Nunca antes tantos brasileiros viveram fora de seu país. Sobrecarregados pela insegurança e pelas dificuldades econômicas, a cada ano, dezenas de milhares de jovens e aposentados, ricos e pobres, fazem as malas para reconstruir suas vidas longe da maior economia da América Latina.
Historicamente uma terra de acolhimento de asiáticos, africanos e europeus, o Brasil agora vê seus filhos partirem: 4,2 milhões deles viviam no exterior em 2020, número que começou a crescer ininterruptamente desde 2016, quando o Itamaraty registrava três milhões de emigrantes.
A situação se aprofundou desde a chegada de Jair Bolsonaro à Presidência, em 2019.
“Não sei se diria que estava infeliz (…) mas não via futuro. Já estava pensando em ter uma família e pensei: ‘não posso fazer isso aqui’. Eu amo meu país, minha família inteira está lá, mas, por enquanto, meu marido e eu não estamos pensando em voltar”, disse Gabriela Vefago Nunes à AFP.
Como muitos que buscam melhores empregos e qualidade de vida, esta enfermeira de 27 anos deixou sua terra natal em setembro para se estabelecer em Québec, no Canadá, o nono destino mais procurados por migrantes brasileiros, com 121.950 pessoas registradas.
Com quase 1,8 milhão, os Estados Unidos encabeçam a lista, seguidos por Portugal (276,2 mil) e Paraguai (240 mil), onde houve migração de perfil rural na década de 1970, segundo relatório recente do Ministério das Relações Exteriores.
– “Nada em troca” –
Os altos índices de violência, inflação, desemprego e o impacto da pandemia da covid-19 são os ingredientes do maior êxodo do Brasil, que supera a fuga migratória surgida em meados dos anos 1980 (1,8 milhão), então motivada pela hiperinflação, concordam especialistas ouvidos pela AFP.
“Agora se trata, principalmente, de uma questão econômica, de falta de oportunidades de trabalho, da impossibilidade de crescer no mercado, de ganhar mais dinheiro, poupar, comprar uma casa”, explica Gabrielle Oliveira, especialista em migração e professora da Universidade de Harvard.
“As pessoas perderam a confiança e se sentem, de alguma maneira, traídas por seu próprio país. Pensam: ‘Eu dei tanto e não recebo nada em troca'”, acrescenta.
O engenheiro mecânico Marcos Martins, de 58 anos, considera-se um privilegiado por ter uma vida profissional “mais bem-sucedida” do que boa parte dos brasileiros. Ainda assim, também pretende partir. E, em abril, espera já ter trocado a “estressante” cidade do Rio de Janeiro por Lisboa, onde pretende continuar seus empreendimentos, junto com sua mulher.
O relatório do Ministério brasileiro das Relações Exteriores não especifica idades, nem condições socioeconômicas, mas Oliveira afirma que os migrantes que vão para Estados Unidos e Europa têm perfis muito variados. Ainda assim, esclarece a especialista, em sua maioria, são jovens e homens.
Na diáspora dos anos 1980, aqueles que deixaram o país eram, principalmente, pessoas de maior poder aquisitivo. Agora, alguns brasileiros pobres vendem seus pertences e até se endividam para poderem migrar, de forma irregular, ou legalmente, relata Oliveira.
– Risco futuro –
Em Portugal, há vantagens fiscais para aposentados e empresários brasileiros, diz a publicitária carioca Patrícia Lemos. Em 2018, ela montou neste país europeu uma empresa para ajudar seus compatriotas a se mudarem e se adaptarem.

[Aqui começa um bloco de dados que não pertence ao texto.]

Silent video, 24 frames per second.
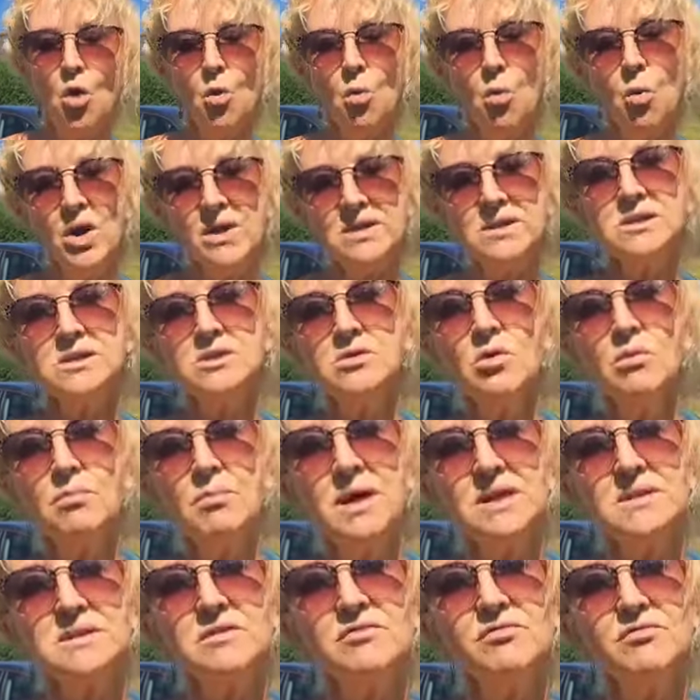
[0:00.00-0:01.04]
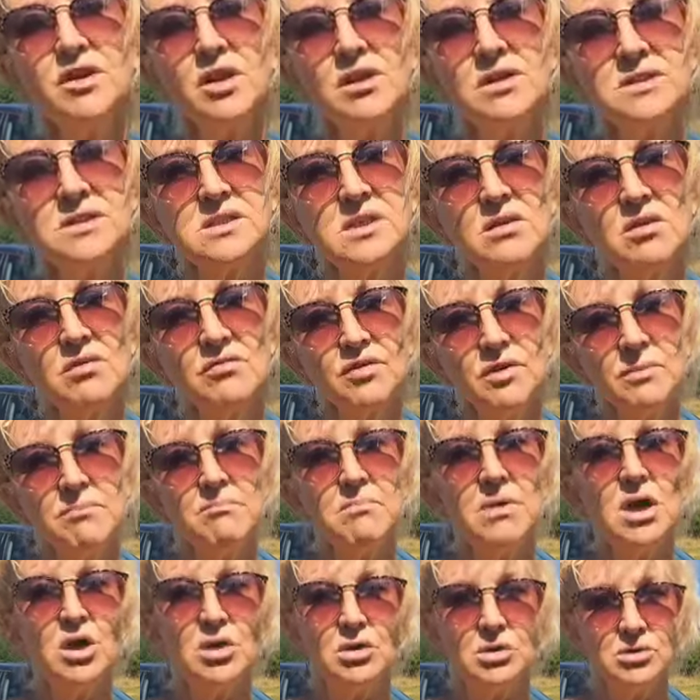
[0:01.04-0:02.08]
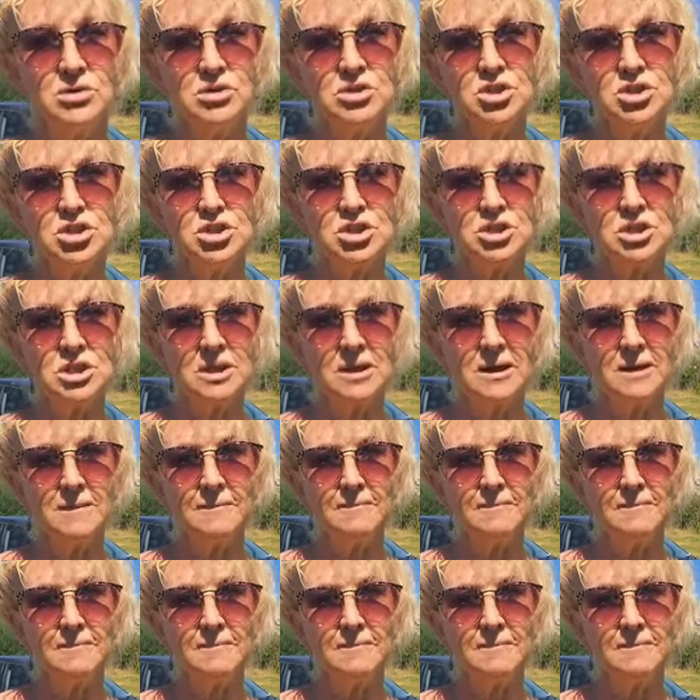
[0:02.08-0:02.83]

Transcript: Once your butterflies have emerged,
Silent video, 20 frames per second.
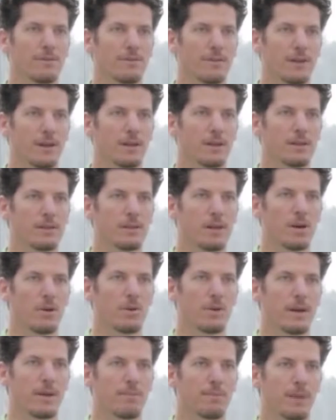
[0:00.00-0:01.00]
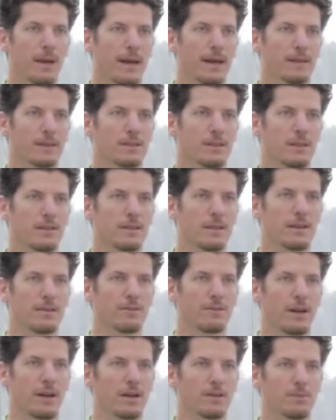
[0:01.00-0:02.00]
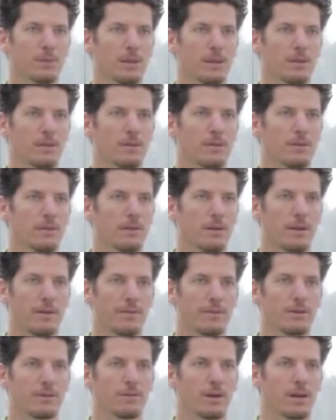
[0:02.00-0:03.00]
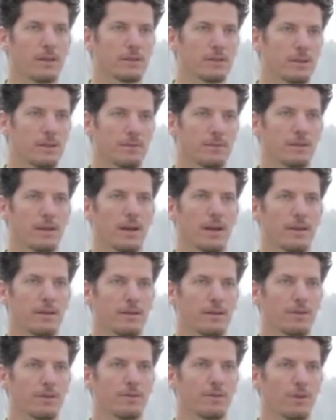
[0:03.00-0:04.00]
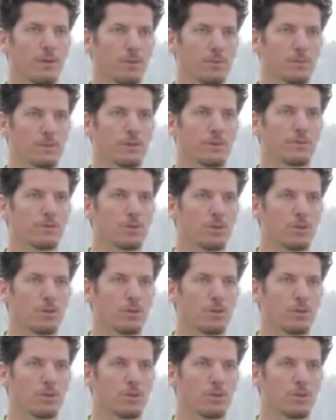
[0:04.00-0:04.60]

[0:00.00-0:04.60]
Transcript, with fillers: very low impact on the environment even relative to other forms of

“Aqui, uma pessoa de 50, 60 anos, consegue trabalhar. No Brasil, não consegue trabalho nem para vender pipoca”, diz Patrícia, destacando que muitos de seus compatriotas se estabelecem com mais facilidade na Europa por terem nacionalidade portuguesa, ou italiana, produto da colonização, ou da recepção de migrantes da Itália.
Segundo especialistas, além de perder mão de obra qualificada de setores com alta demanda, como o de tecnologia, o êxodo pode ser um risco para o futuro do país, devido às projeções recentes que alertam para um envelhecimento populacional.
Em 2100, o grupo etário a partir dos 65 anos poderá representar 40,3% dos 213 milhões de brasileiros, contra 7,3% em 2010, segundo um relatório publicado em outubro passado pelo Instituto de Pesquisa Econômica Aplicada (Ipea), vinculado ao Ministério da Economia. O grupo abaixo de 15 anos cairá de 24,7% para 9%.
“É algo que, para o futuro, pode complicar muito, quando você vê muitas pessoas se aposentando e menos pessoas na idade produtiva”, alerta a especialista Gabrielle Oliveira.